Notamment au regard du fameux RGPD de l’UE (Règlement Général sur la Protection des Données) entré en vigueur le 27 avril 2016 qui, depuis qu’il a été adopté, vous demande régulièrement d’ « Accepter » quand vous consultez la plupart des sites européens. La CNIL a donc adressé une mise en demeure à EDF et ENGIE le 11/02/20 qui portait sur :

  • Le consentement de l’usager qu’elle considérait comme n’étant pas spécifique. En d’autres termes l’ « Accepter » était trop global (une seule case à cocher) et manquait donc de précisions. Il eut fallu que, pour chaque type d’objectif visé par la collecte des données, le consentement ait été précisé par autant de cases à cocher que nécessaire. En résumé, la case à cocher unique proposée par les fournisseurs leur donnait tous les droits. Et particulièrement celui d’opérer à des relevés quotidien à l’heure ou à la demi-heure sans votre avis.
  • La durée de conservation des données jugée trop longue au regard des finalités pour lesquelles elles étaient traitées. EDF conservait les données quotidiennes et à (l’heure et à la demi-heure) 5 ans après la résiliation des contrats alors que l’historique des clients doit leur rester accessible que pendant 3 ans. De plus, rien n’était précisé concernant l’archivage définitif de ces données.

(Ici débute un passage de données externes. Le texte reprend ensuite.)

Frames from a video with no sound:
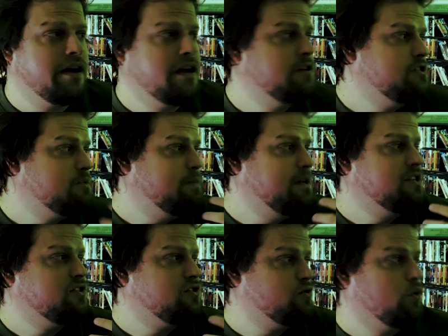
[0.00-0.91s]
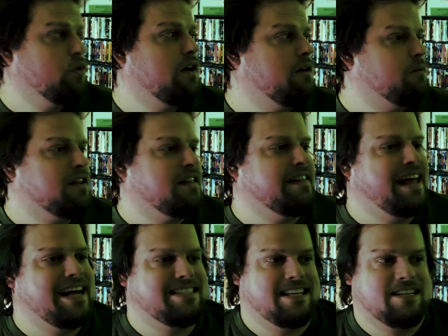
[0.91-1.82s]
It could just be destroying one of the
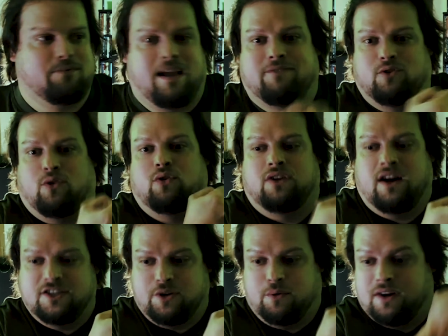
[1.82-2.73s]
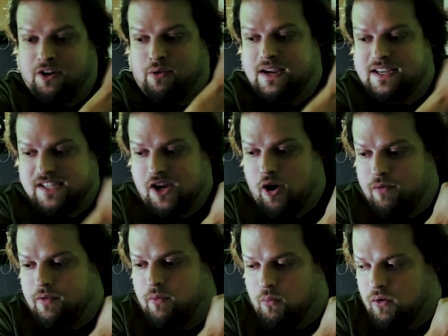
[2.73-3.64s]
last things we have to hold on to in a crazy
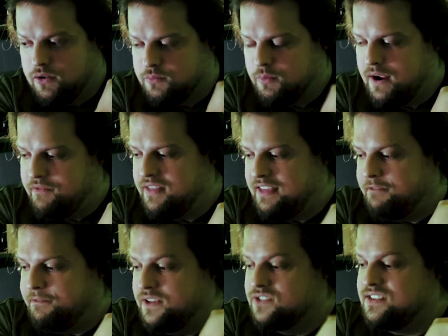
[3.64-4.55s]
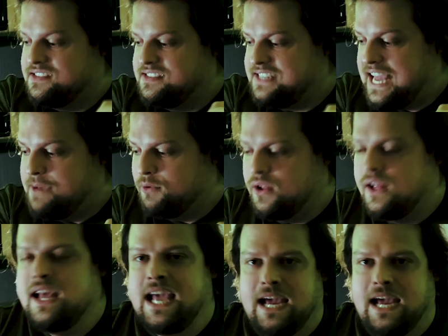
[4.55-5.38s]
COVID world where everything feels unstable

ENGIE conservait bien 3 ans les données pour les laisser à ses clients mais archivait pendant 8 ans !

Note de JDPS : aucune remarque n’ayant été formulée concernant la communication des données à des sociétés tierces dans la mise en demeure en question, on peut penser que le nécessaire avait été fait dans ce domaine. 🙂

Restait donc aux fournisseurs à se mettre en conformité dans les délais impartis par la CNIL (délais repoussés à cause du COVID-19). A défaut, des sanctions étaient prévues par ladite mise en demeure.

Bonne nouvelle, la mise en demeure est désormais close depuis le 15 février 2021.

La CNIL a estimé effectivement avoir reçu des éléments « démontrant que les manquements constatés ont cessé« .

  • EDF aurait mis en ligne un nouveau parcours de consentement dont il ressort clairement que le client peut « consentir au souci de sa consommation quotidienne » et non plus à la demi-heure. 
  • Pour ENGIE la procédure serait toujours en cours.

Enseignements à tirer de cette affaire qui est passée au-dessus des têtes de la plupart des Français :

  • Si vous estimez que votre vie privée doit être préservée, allez voir rapidement sur le site de votre fournisseur d’électricité le nouveau parcours de consentement et… cochez les bonnes cases.
  • Il n’est pas du tout sûr qu’à l’avenir ces bonnes mesures coercitives de la CNIL soient scrupuleusement respectées par les fournisseurs d’électricité. Une modification de présentation du site et hop, le tour est joué ! La CNIL fera-t-elle de nouveaux contrôles ultérieurement ? Rien n’est moins sûr. Pourtant les sanctions prévues sont lourdes en cas de non respect du RGPD.
  • Antérieurement, et pendant la mise en demeure de la CNIL, les fournisseurs continuant d’enregistrer nos habitudes de consommation, rien ne dit qu’ils n’ont pas conservé nos données et que cela leur suffit désormais pour mieux nous connaître. Les nouvelles mesures risquent donc de n’être utiles et rassurantes qu’aux futurs clients qui seront équipés du nouveau compteurs Linky. En janvier 2020, 22 millions étaient installés sur 35 millions, l’objectif final.

Remarque sur le RGPD en général : il est supposé garantir aux usagers la protection de leurs données personnelles. J’ai bien peur qu’il ne s’agisse en vérité d’une formule apaisante pour rassurer les gens. En effet, sur la plupart des sites le « J’accepte » est susceptible d’induire des actions que la plupart des gens ignorent car, rares sont les utilisateurs (pressés) qui demandent à personnaliser la gestion de leurs données avant de visiter le site qui les intéresse.

(1) Les compteurs communicants Linky ont été développés par ENEDIS anciennement ERDF.